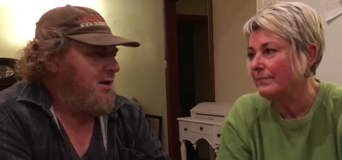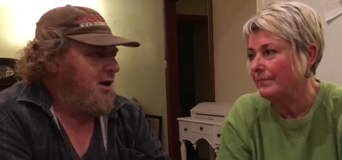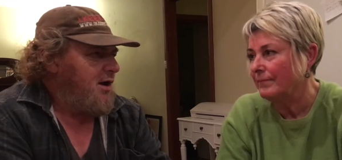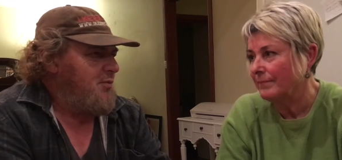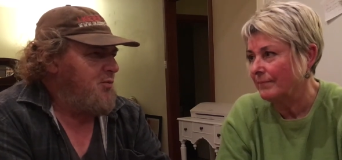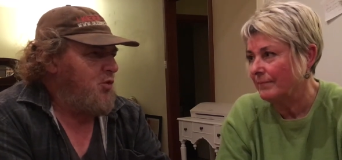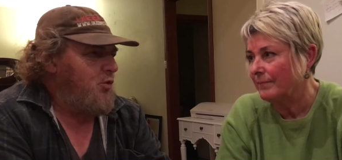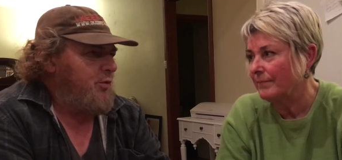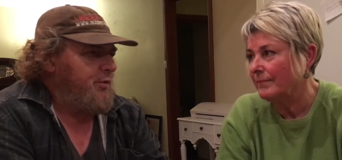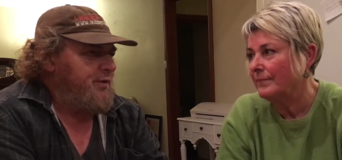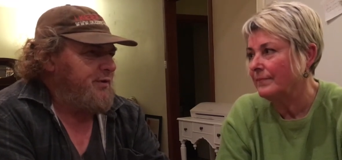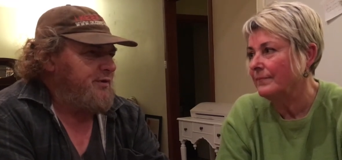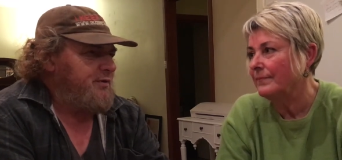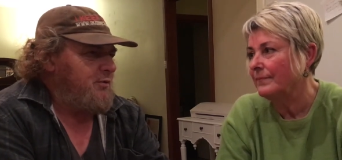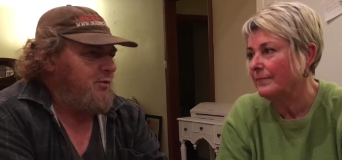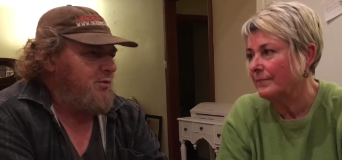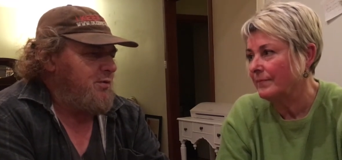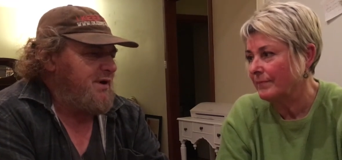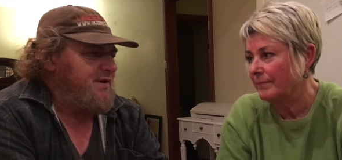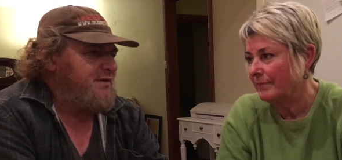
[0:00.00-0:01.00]
Speaker 1: I'm always,
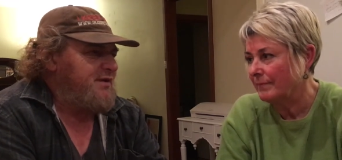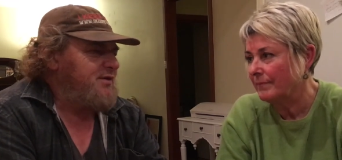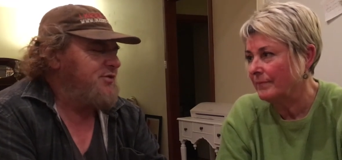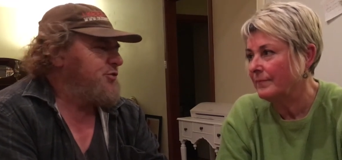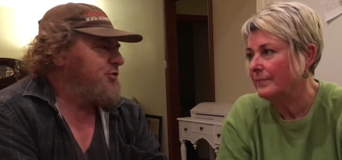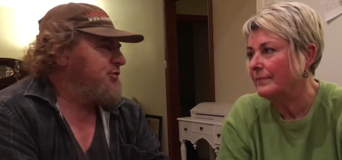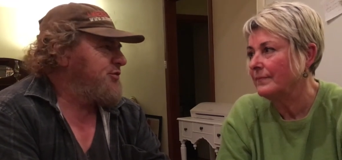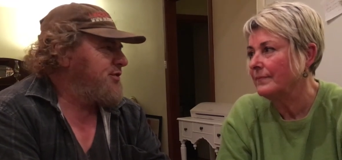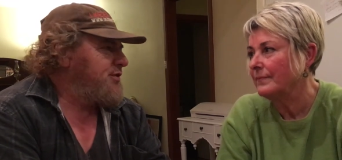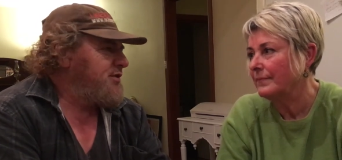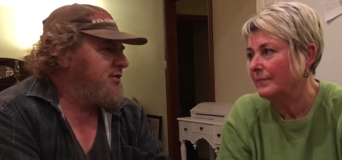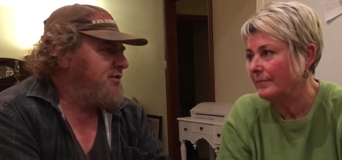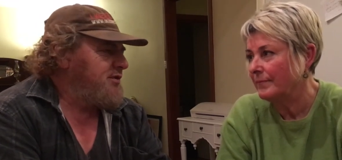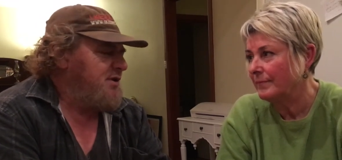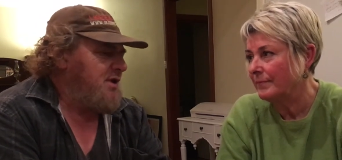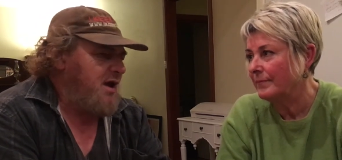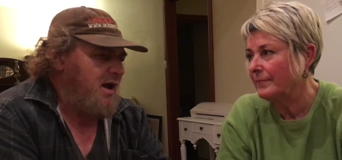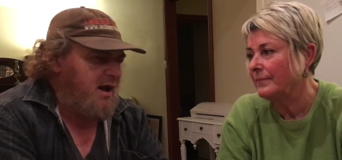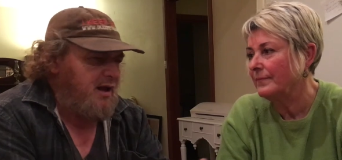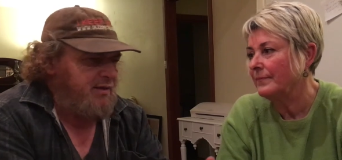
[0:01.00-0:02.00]
always interested to
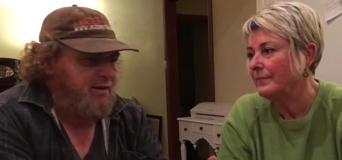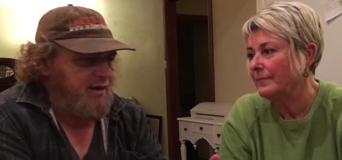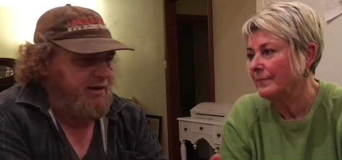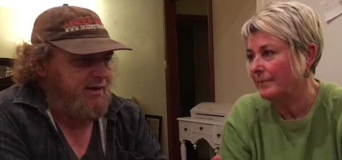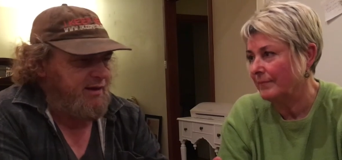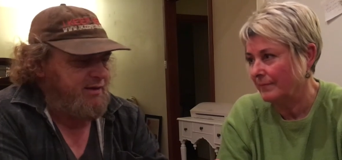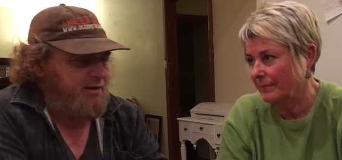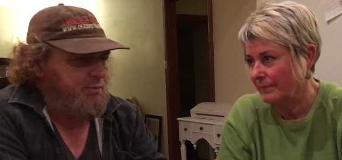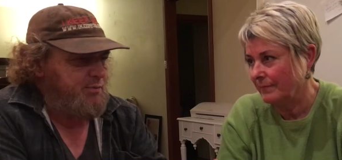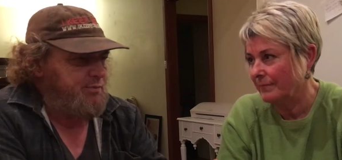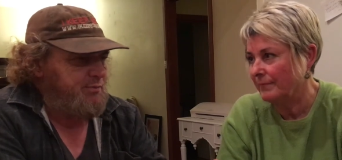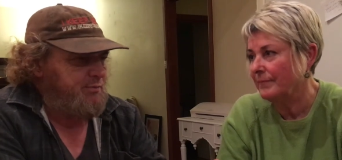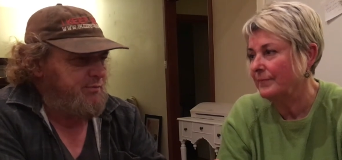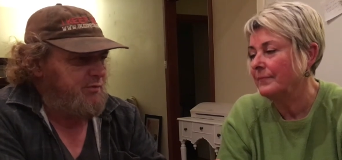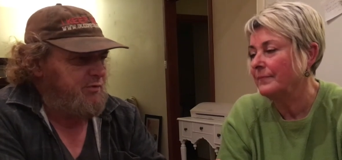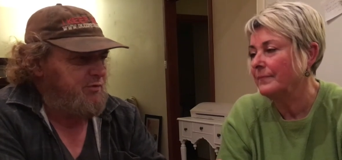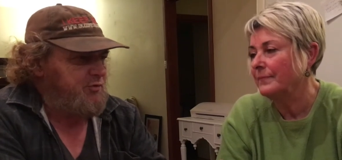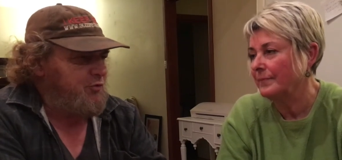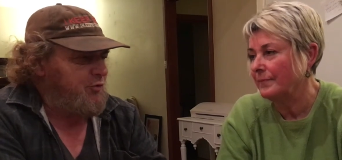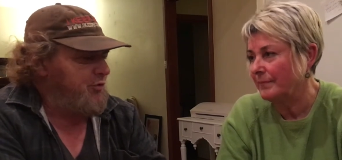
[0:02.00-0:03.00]
see are they going to
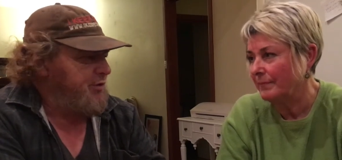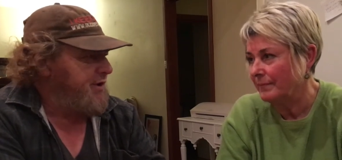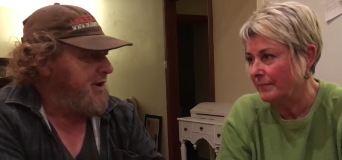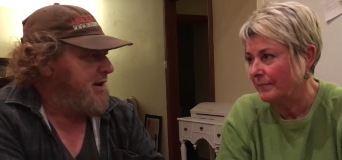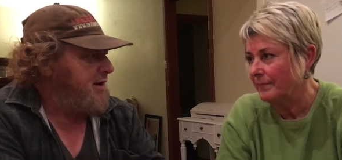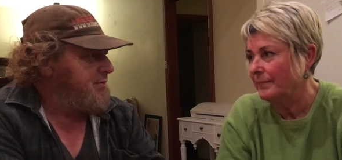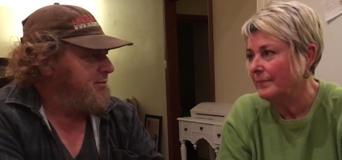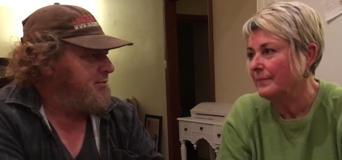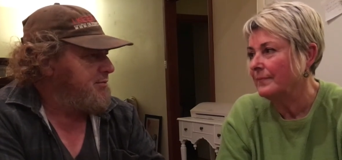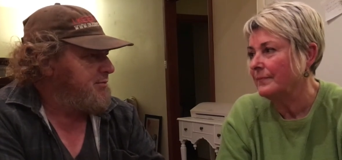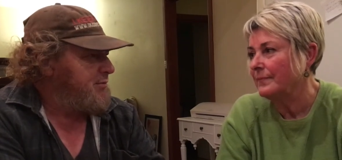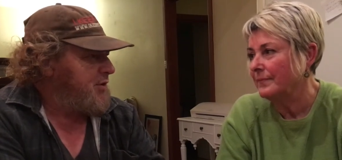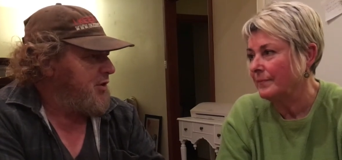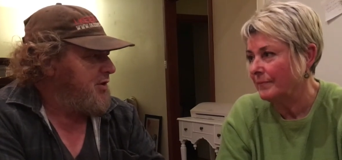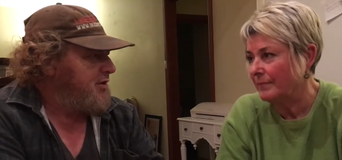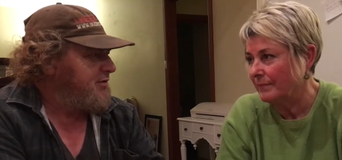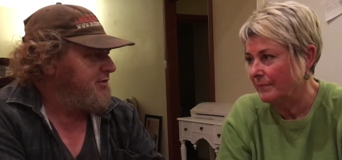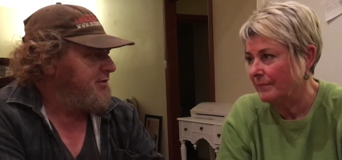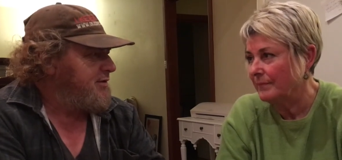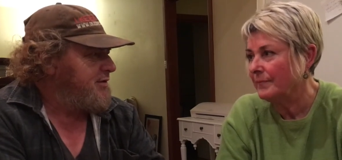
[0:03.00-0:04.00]
draw it out
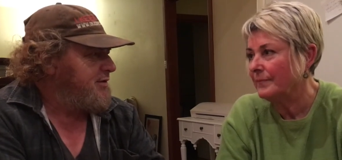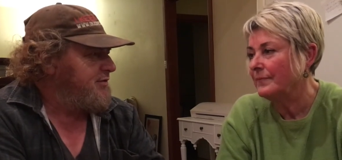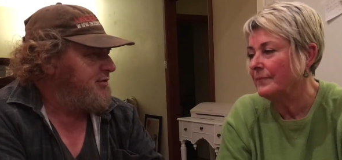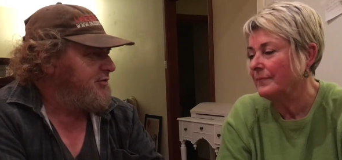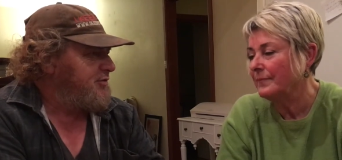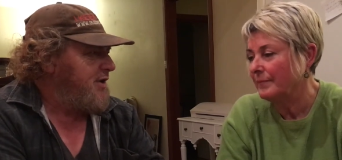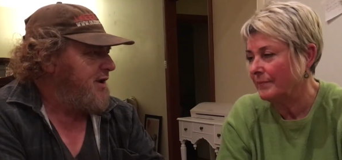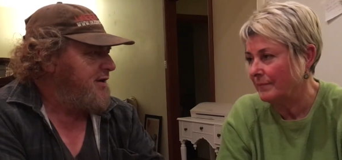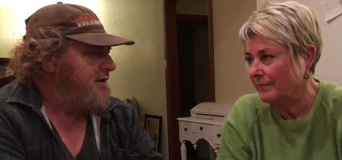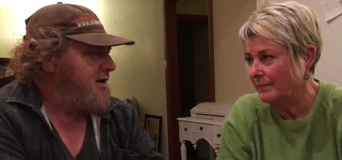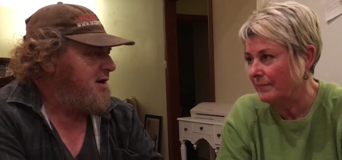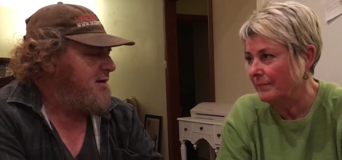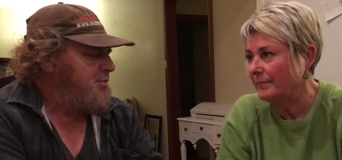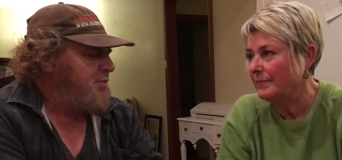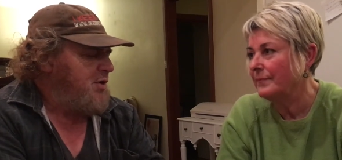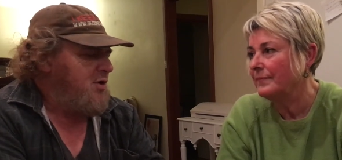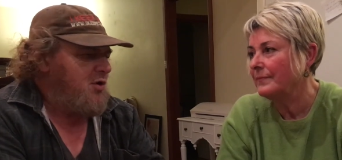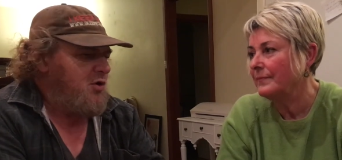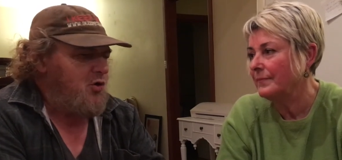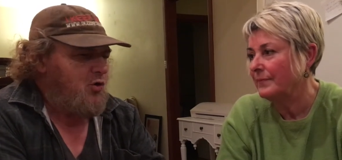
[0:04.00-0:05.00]
nicely straight
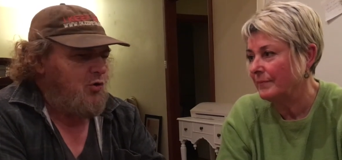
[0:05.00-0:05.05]
up,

- **What is required**
In your copy, restate the data above word for word but leave out any picture.

- **Response to the exercise**
[0:00.00-0:01.00]
Speaker 1: I'm always,
[0:01.00-0:02.00]
always interested to
[0:02.00-0:03.00]
see are they going to
[0:03.00-0:04.00]
draw it out
[0:04.00-0:05.00]
nicely straight
[0:05.00-0:05.05]
up,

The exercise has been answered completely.